= Hakim al-Zamili =

Iraqi politician

Hakim Abbas Mousa Abbas al-Zamili is an Iraqi politician from the Sadrist Movement who was Deputy Health Minister from May 2006 until April 2007. Since January 2022, he is the First Deputy Speaker of the House of Representatives (Parliament).

== Health Ministry ==

al-Zamili was deputy minister during the height of the sectarian conflict in Iraq. Whilst he was at the ministry, he was accused of running death squads that used ambulances and hospitals to kidnap and murder Sunni Arabs. U.S. troops arrested al-Zamili in February 2007, accusing him of funneling money to private militias. He was also accused of kidnapping in November 2006 another Deputy Health Minister, Ammar al-Saffar, from the Shiite Dawa Party, who had allegedly compiled a dossier of his crimes that he was going to hand over to the Prime Minister.
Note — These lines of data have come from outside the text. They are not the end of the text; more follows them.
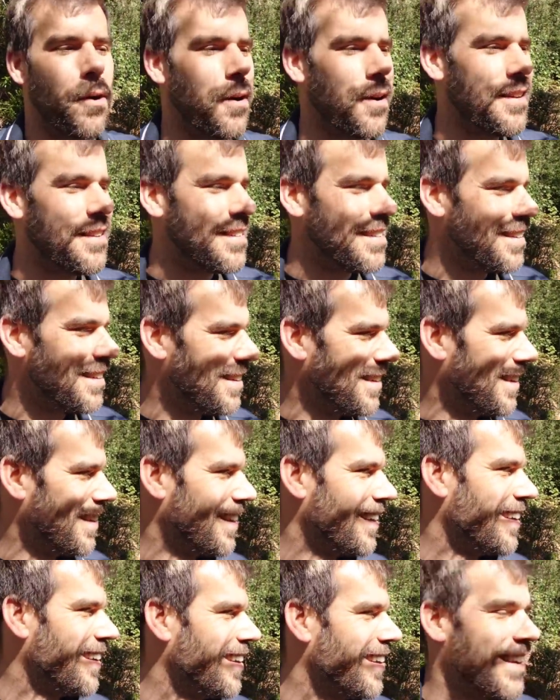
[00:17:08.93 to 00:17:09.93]
boys.
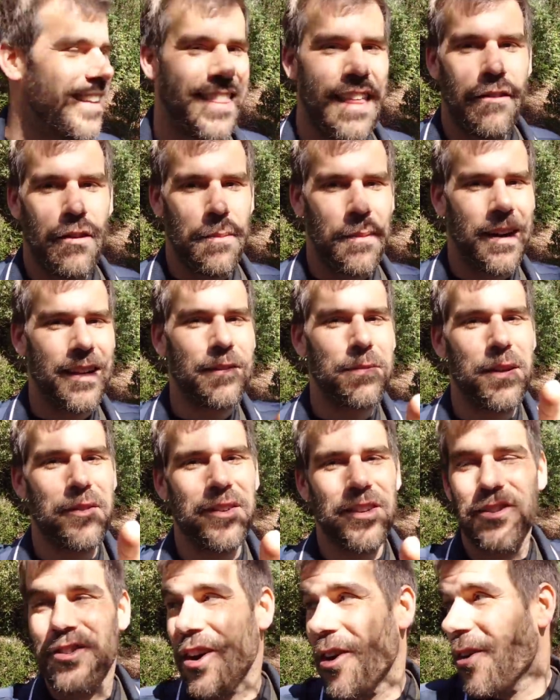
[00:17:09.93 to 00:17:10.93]
That reminds
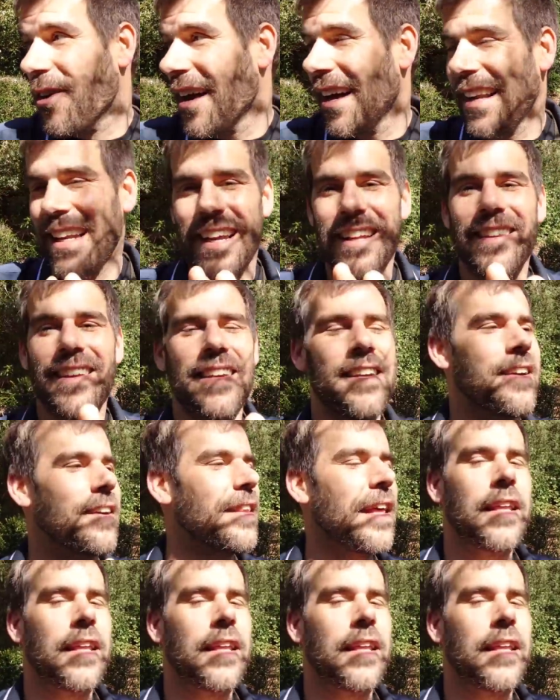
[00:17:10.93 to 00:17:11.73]
me of a joke. I'll end it here.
He was cleared of all charges when key witnesses failed to show up after facing alleged intimidation.

== Member of parliament ==

He was listed fifteenth on the list of the Iraqi National Alliance slate for the 2010 Iraqi parliamentary election. He was elected and in January 2011 was appointed to the security committee. Zamili is currently the head of Parliament's security and defense committee.

He was re-elected to parliament in the 2021 Iraqi parliamentary election. He was elected deputy speaker of parliament in January 2022.